Types of Charitable Planning
There are two types of charitable trusts. Charitable Remainder Trust and Charitable Lead Trust.
A Charitable Remainder Trust (CRT) is an irrevocable trust that pays a set percent of interest to you per year and remainder interest to a charity of your choice. You get a tax deduction based on the value of the future gift. There are different types of CRTs. An annuity trust pays you the same percentage every year. An Uni Trust the percent can vary depending on market conditions so you do not use up the principal ensuring the term of the will last.
A CRT is a great way to get rid of capital gains for highly appreciated property. You set up the trust. Transfer the property into the trust. Sell the property in the trust. You pay NO capital gains.

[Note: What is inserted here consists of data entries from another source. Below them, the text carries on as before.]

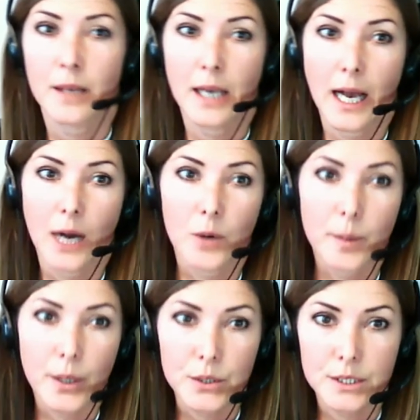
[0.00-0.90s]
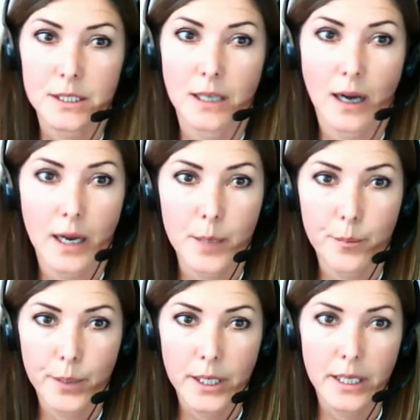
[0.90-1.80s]
How about
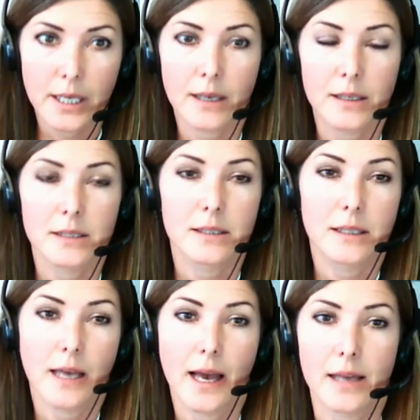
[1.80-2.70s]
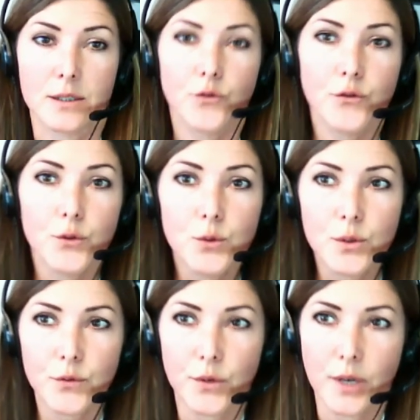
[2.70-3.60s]
IP as
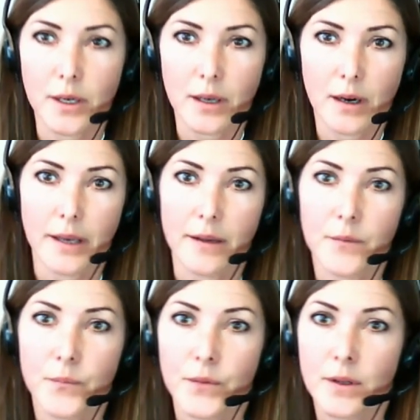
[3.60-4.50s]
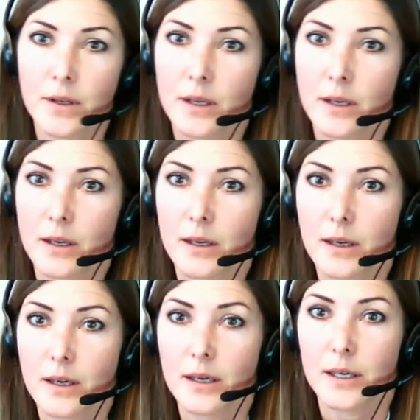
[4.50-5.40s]
food for AI?
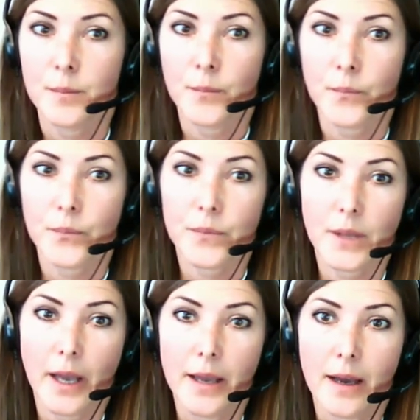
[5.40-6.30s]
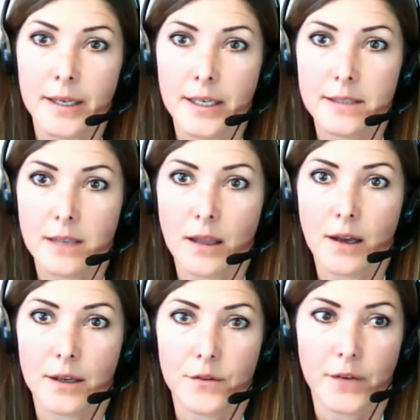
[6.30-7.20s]
AI needs a
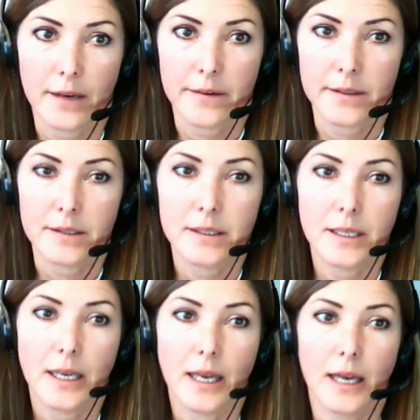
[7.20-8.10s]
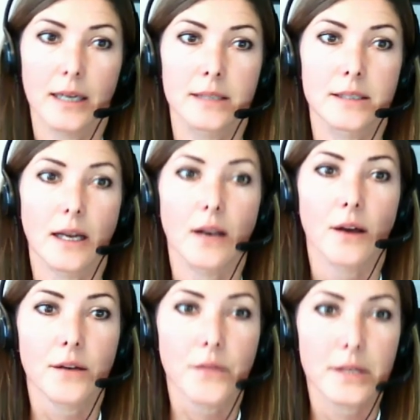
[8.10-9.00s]
lot of data, and a
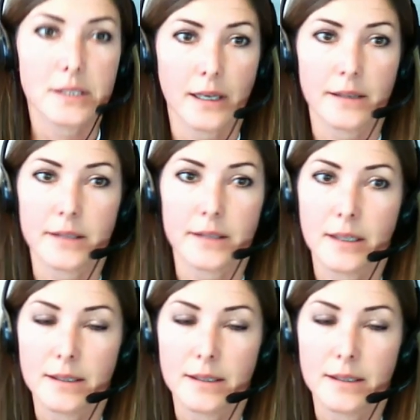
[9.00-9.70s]
lot of this data is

A CRT can also be used with highly appreciated C-corp stock. In order to avoid paying capital gains the stock must be sold in the CRT. This option provides you with an income stream and allows you to benefit a charity of your choice. CRTs do not work with S-corp stock.

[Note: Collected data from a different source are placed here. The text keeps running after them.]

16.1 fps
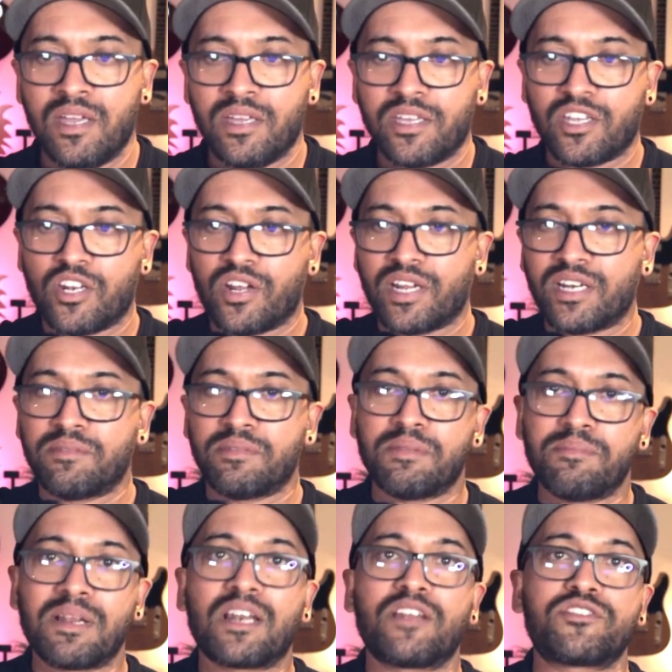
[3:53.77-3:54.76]
You know, in the
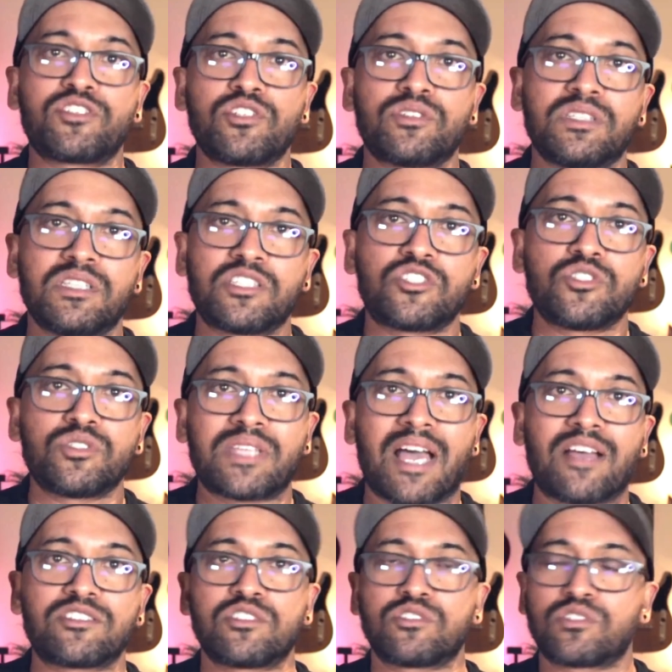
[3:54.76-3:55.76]
middle of two, the
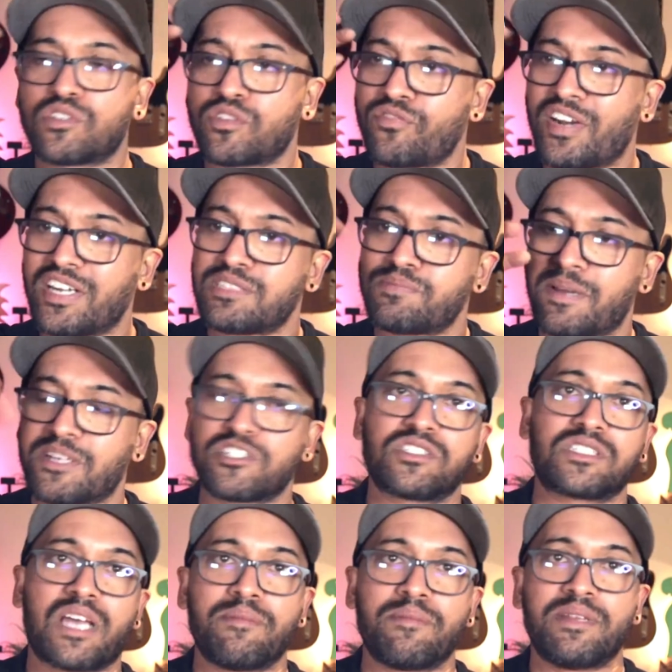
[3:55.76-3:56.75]
2000s, a very special
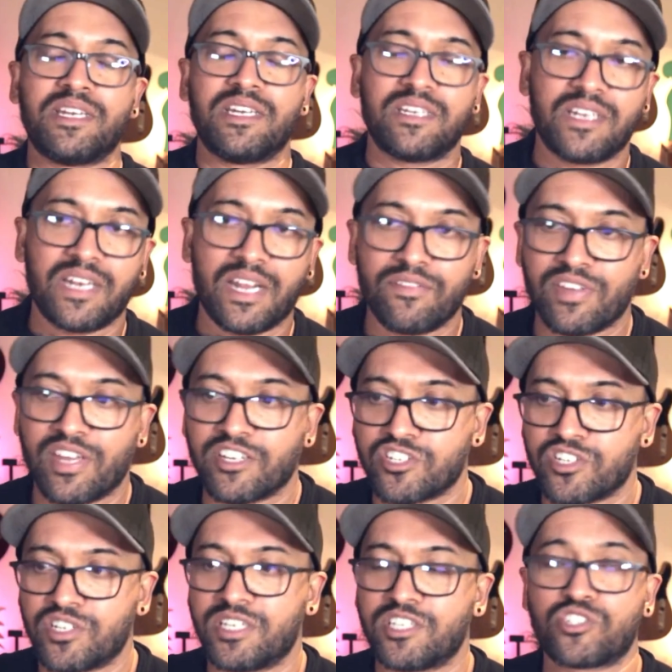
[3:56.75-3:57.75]
time in Indian
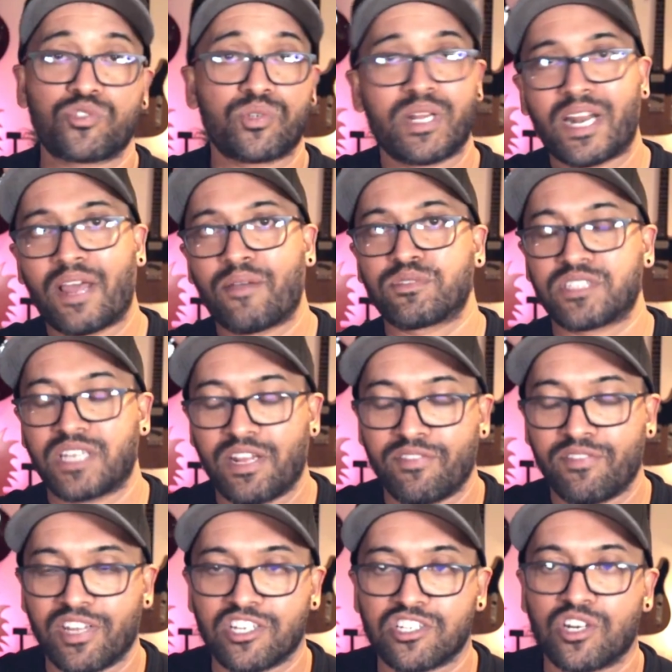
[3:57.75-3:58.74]
aviation history, and I was an
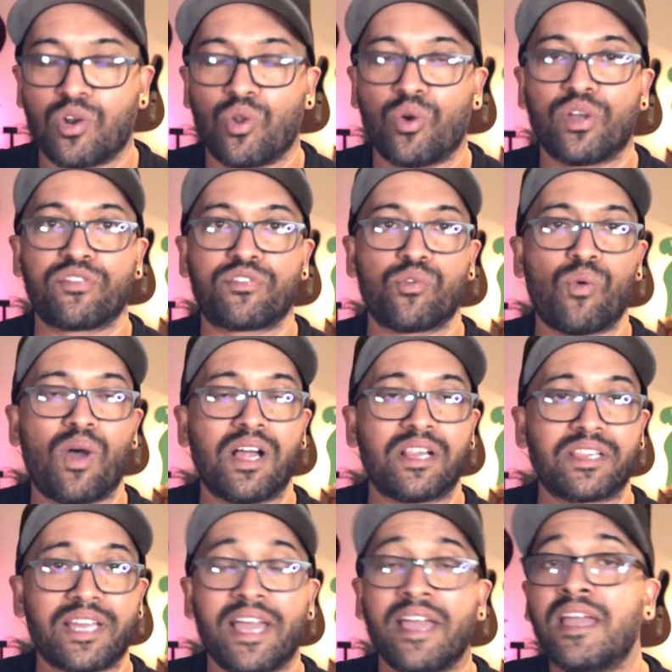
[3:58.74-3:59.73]
aviation lawyer for a while
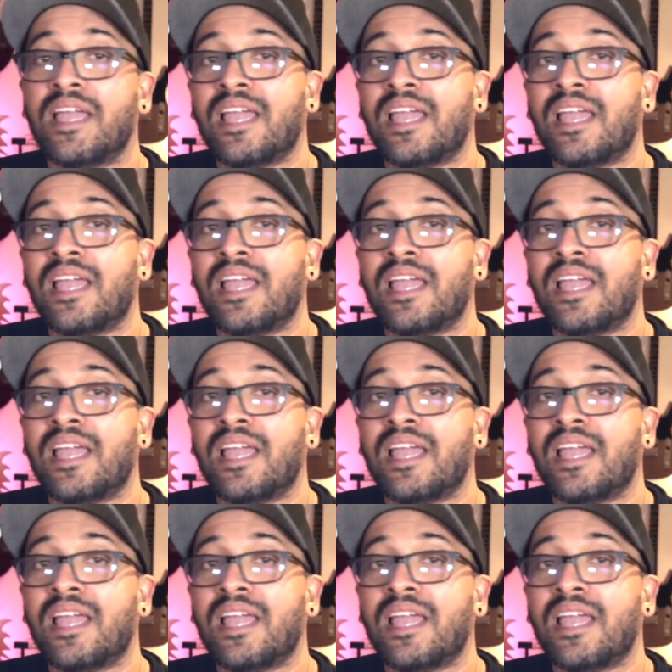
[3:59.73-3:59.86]
there.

There are many different types of CRTs. The type will depend on how the interest is paid to you. The interest can be the same every year or it can vary with the market. You can also set up the trust to vary with the market but have makeup provisions in good years. There are lots of options.
Another type of trust is Charitable Lead Trust (CLT). A CLT pays the charity with an income stream and, after a certain period of time, the ownership of the trust assets go to the beneficiary of the trust. Typical beneficiaries are children and grandchildren.
In general, CLTs are best utilized to move a portion of your estate to your children or grandchildren thus lowering the cost to transfer the assets to that generation.
There are two types of CLTs, a Charitable Lead Annity Trust and a Charitable Lead Uni-Trust. The donor gets a gift tax charitable deduction for the amount of the transfer that is attributable to the charitable beneficiary. One benefit is it allows you to pass a larger amount of your estate to your grandchildren without the need to pay generation skipping transfer tax that is normally required.
Qualified Small Business Stock Trusts
A Qualified Small Business Trust is another way to save on capital gains for those business that qualify. In fact it allow a 100% exclusion from federal tax on the first $10M of capital gain when the stock is sold.
The requirement are as follows:
(i) The entity has to be a US domestic C-corp.
(ii) Stock holder must have held the stock for a minimum of five years.
(iii) After September 27, 2010, the stockholder must have acquired the original stock price, in exchange for cash or property other than cash or stock, or services.
(iv) The aggregate gross assets of the corporation that issued the stock cannot have exceeded $50 million at any time before (and including the time immediately after) the issuance of the stock to the taxpayer. This is generally measured by the corporation’s adjusted tax basis in those assets.
(v) During substantially all of the stockholder’s ownership period, at least 80 percent of the corporation’s assets must actively be conducting one or more qualified trades or businesses.
(vi) The corporation must not have engaged in redemptions of its own stock during specified periods before or after the date of issuance of the stock to the shareholder.
This technique is very effective and can be used individually and in trusts. We are able to set up multiple trusts depending on your situation. The ideal time to use this technique is before c-corp is sold or before an IPO.